Intervention de Thierry Breton

Réunion du 18 octobre 2016 à 18h00
Commission des affaires étrangères

Thierry Breton, président-directeur général du groupe ATOS :

Tout d'abord, en ce qui concerne les épargnants allemands, ces derniers sont affaiblis par leur système de retraite qui est indexé sur les taux d'intérêts contrairement à la France. Il existe un risque politique.

Ensuite, sur la création du fonds, c'est maintenant qu'il faut le faire car nous avons entre 24 à 36 mois. Nous avons tous les mois 70-80 milliards qui cherchent à se placer. Ma proposition est donc d'avoir un projet européen qui va les utiliser. Pendant les 18 à 24 mois prochains, la BCE va acheter chaque mois sur le marché obligataire des obligations à hauteur de 80 milliards. S'il n'y pas assez de papier de qualité à acheter, la BCE sera obligée de faire quelque chose de non orthodoxe, à savoir acheter toujours plus d'obligations émises par des entreprises. Ce n'est pas le rôle de la BCE. C'est parce qu'il n'y pas cette offre obligataire de qualité suffisante que la BCE change son braquet et provoque l'ire des allemands, de façon justifiée, en se détournant du coeur de sa mission par une politique monétaire de plus en plus hétérodoxe. Cette proposition de FESD répond donc à cette période exceptionnelle où les marchés vont pouvoir absorber massivement, via l'action de la BCE, des émissions obligataires de qualité, et ceci d'autant plus qu'elles feront sens pour l'Europe. La création du Fonds va permettre également aux Etats de se refinancer dans de bonnes conditions en bénéficiant de la notation AAA de ce fonds et en faisant porter la dette de défense par ce fonds. La France pourrait ainsi récupérer 11 milliards d'euros qui vont être réinjectés dans le système. C'est donc une façon coordonnée, intelligente de redistribuer dans le système de l'argent à la main des Etats et de réorganiser ce flux obligataire exceptionnel qui converge vers la BCE et qui, s'il n'est pas contrôlé, pourrait être dévastateur.
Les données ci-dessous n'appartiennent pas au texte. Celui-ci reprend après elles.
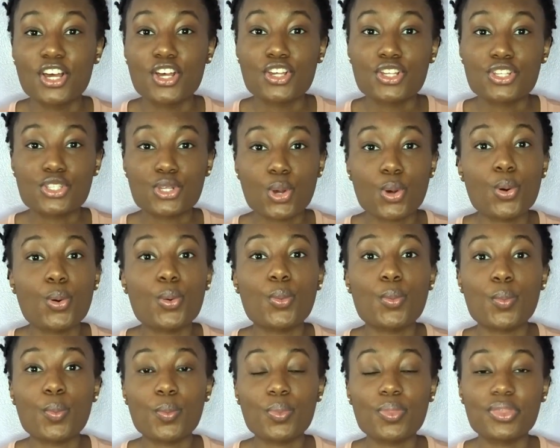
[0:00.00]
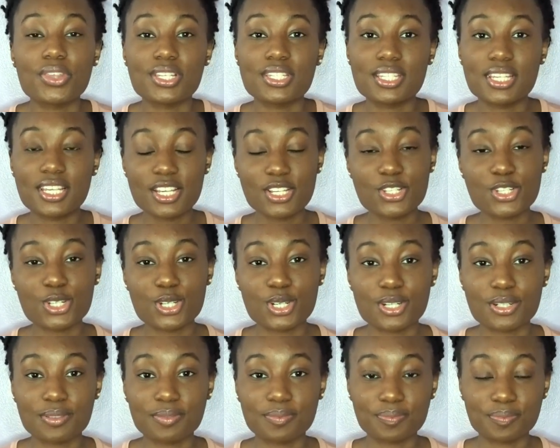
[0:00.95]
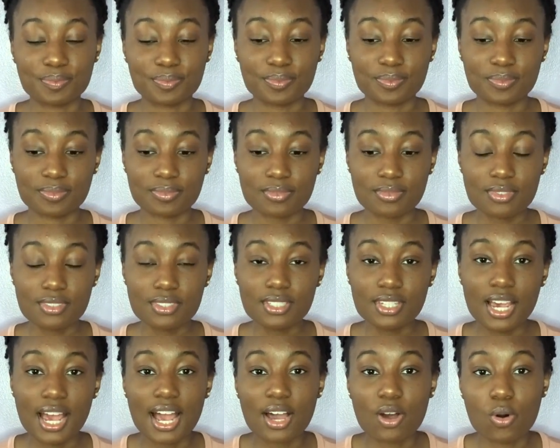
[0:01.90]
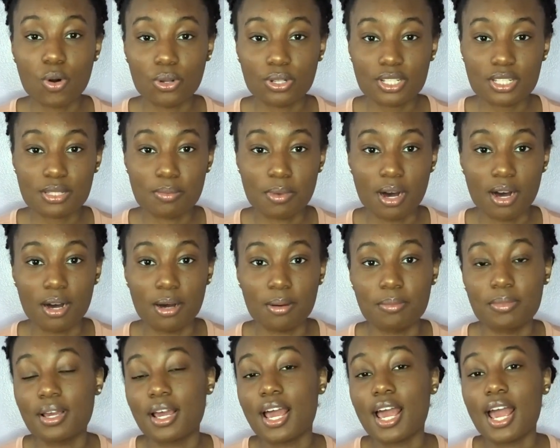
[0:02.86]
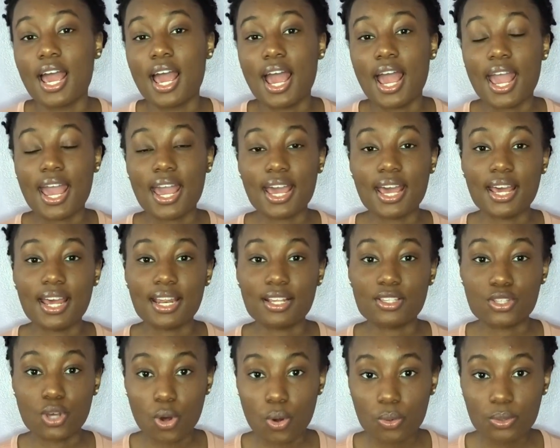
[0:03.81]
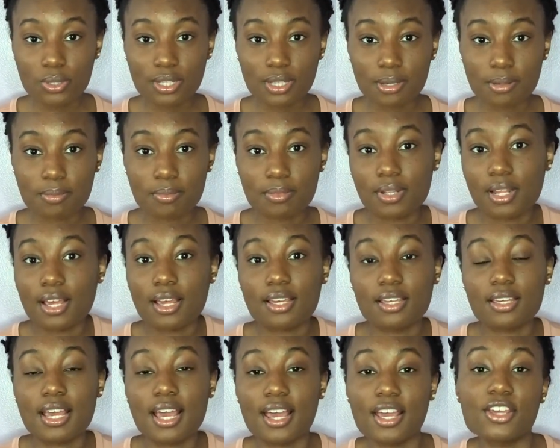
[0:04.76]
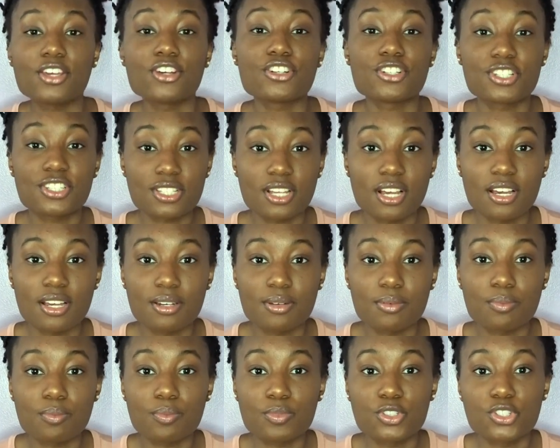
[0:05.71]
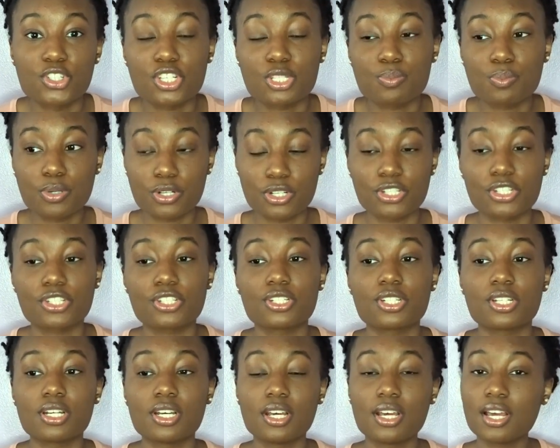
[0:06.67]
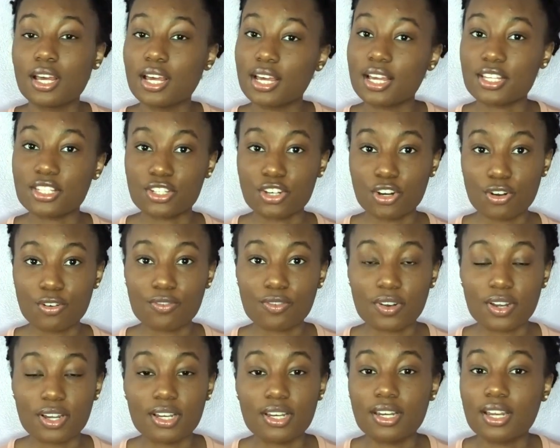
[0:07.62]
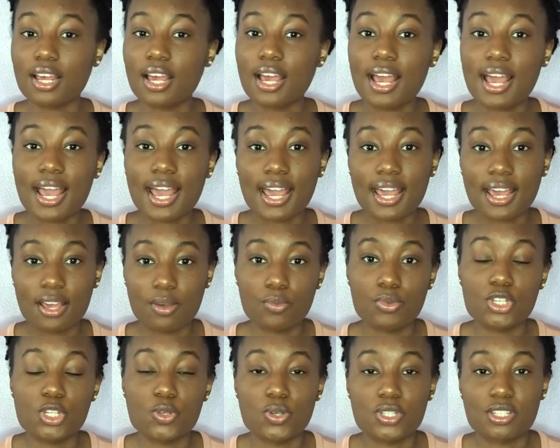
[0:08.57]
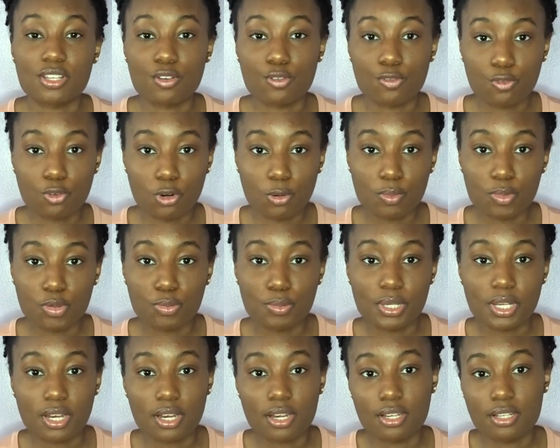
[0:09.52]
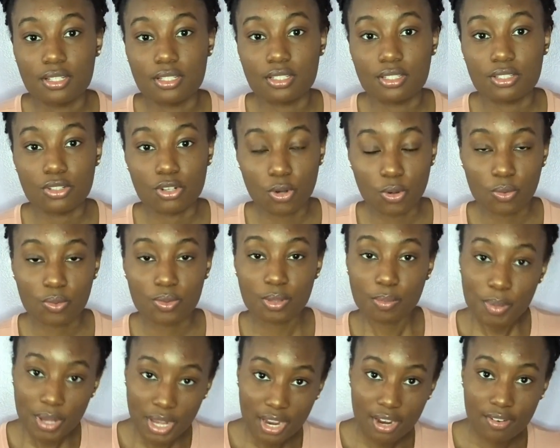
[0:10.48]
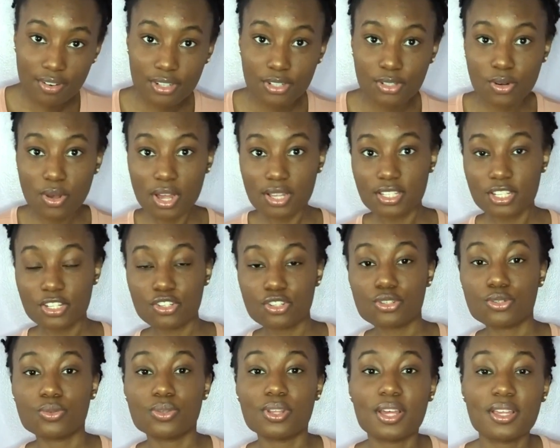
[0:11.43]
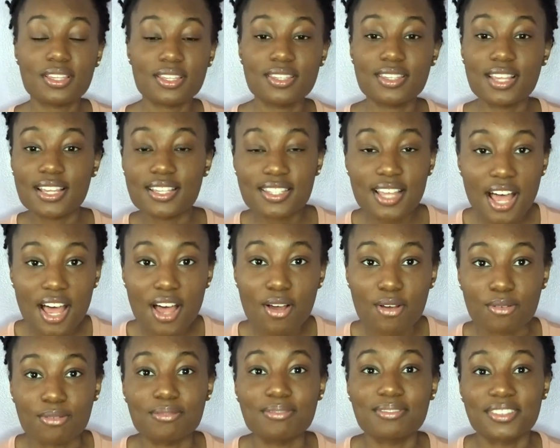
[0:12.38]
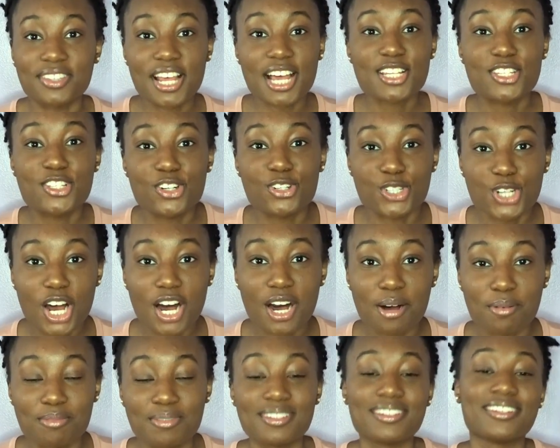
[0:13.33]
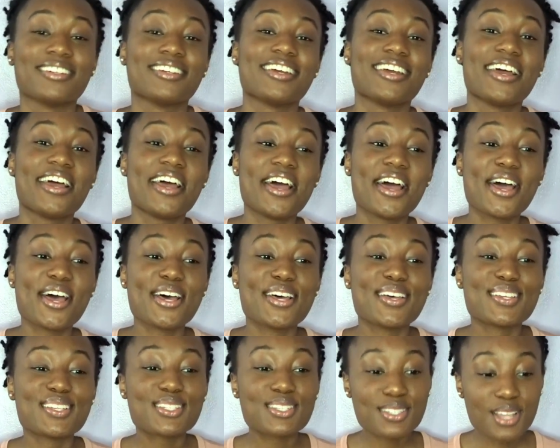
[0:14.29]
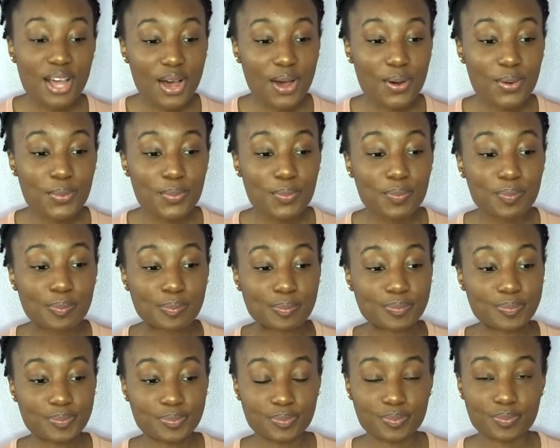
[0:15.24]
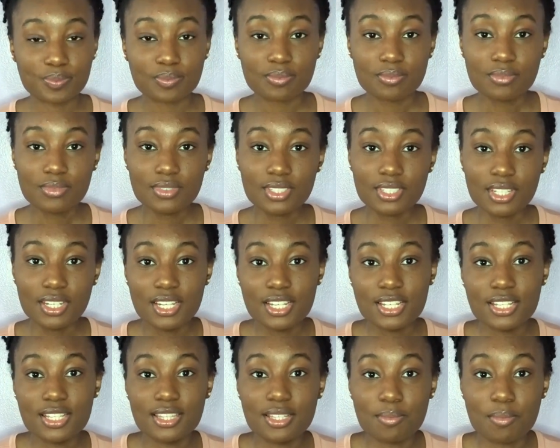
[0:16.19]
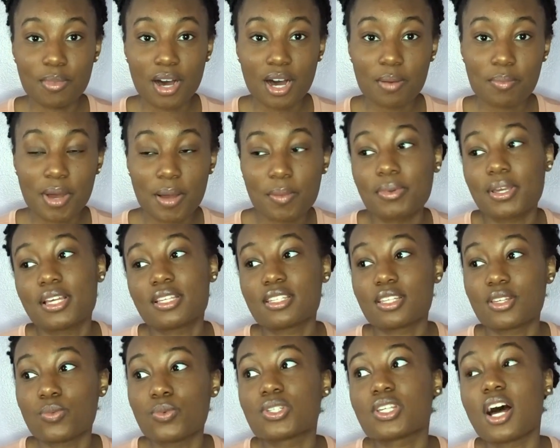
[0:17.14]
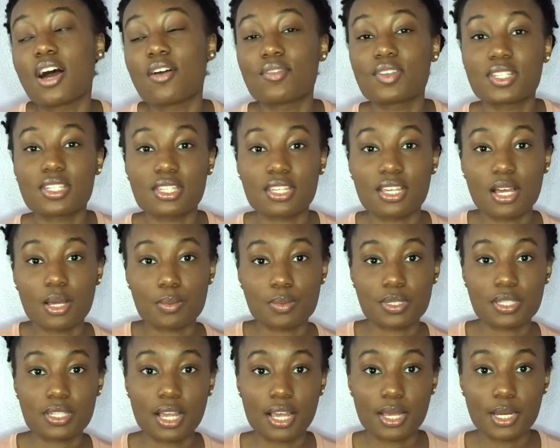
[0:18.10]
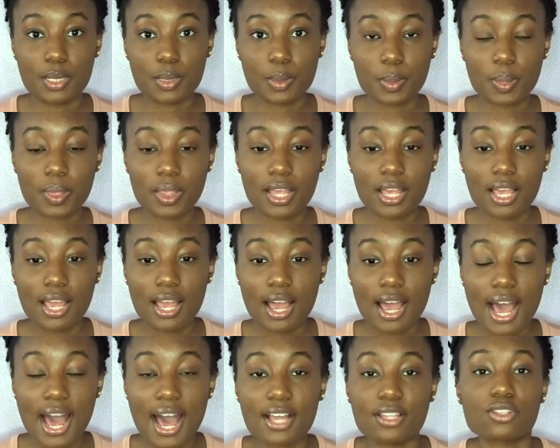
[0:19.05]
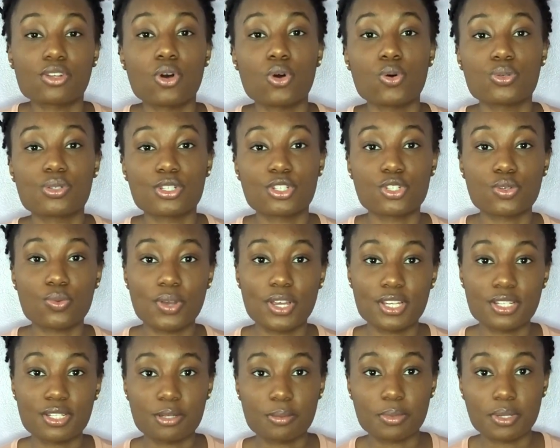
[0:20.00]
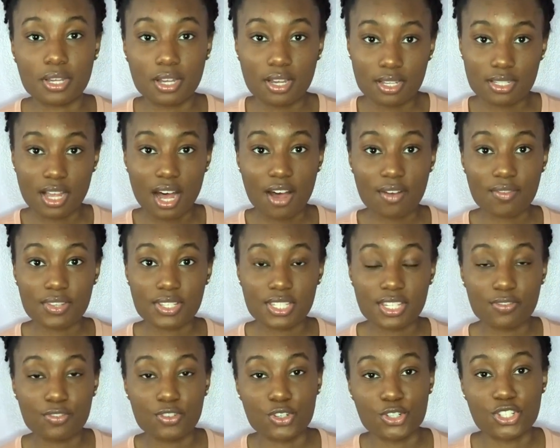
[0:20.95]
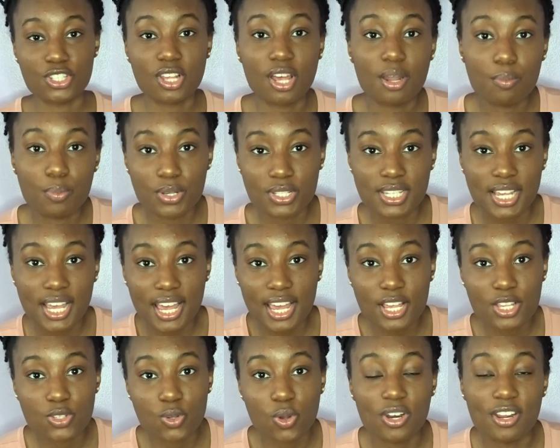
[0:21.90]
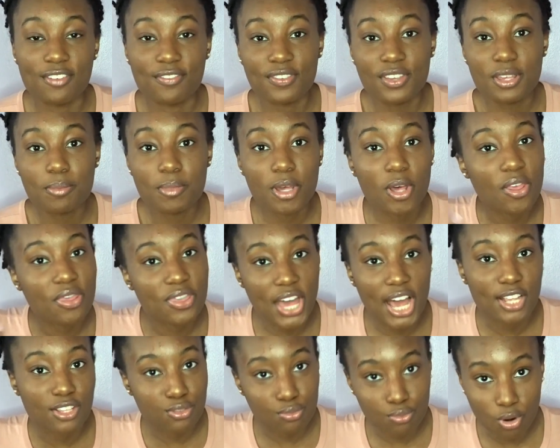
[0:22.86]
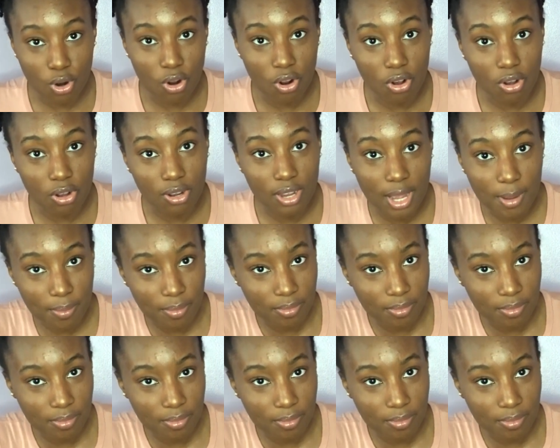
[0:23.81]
So the teacher had called his mom and told him like, hey, your son just pushed his girlfriend and we just want to inform you because, you know, the parent, you know how teachers do, they tell, that's their job. So the mom, I'm guessing, was obviously upset at the whole situation because obviously if your son puts hands on a female, that's wrong.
Troisième question. Pourquoi cela marcherait alors que la Communauté Européenne de Défense (CED) n'a pas fonctionné ? Ma proposition n'a rien à voir avec la CED. Cette dernière allait trop loin. Les gaullistes et les communistes s'y sont opposés car la CED proposait de créer une armée unique qui fusionnait les différentes forces avec un commandement unique. Cela était souhaité par les Anglais et les Américains. Cela a été voté par les parlements des six pays fondateurs sauf la France. Ma proposition n'est pas de créer une armée européenne mais un moyen de financement qui permette d'avoir accès à des ressources peu chères grâce à la mutualisation et qui reste opérationnellement à la main des Etats sans quoi cela ne marcherait pas. C'est uniquement un moyen de financement sans aucune capacité de décision en ce qui concerne les choix d'investissement. Ce fonds ne ferait qu'édicter des grilles qui permettront ou non le remboursement. Il faut concevoir le système de gouvernance comme cela.

Vous avez évoqué l'OTAN. Cette proposition ne remet nullement en cause notre appartenance à l'OTAN. On constate que les Américains sont en train de se désengager depuis plusieurs années et quand on voit ce qui se passe avec les élections, cela va continuer. Ils disent aux Européens de prendre leur destin de défense en main car ils ne pourront pas éternellement continuer à être présents sachant qu'ils ont d'autres théâtres d'opération, d'autres sujets de préoccupation notamment en Asie.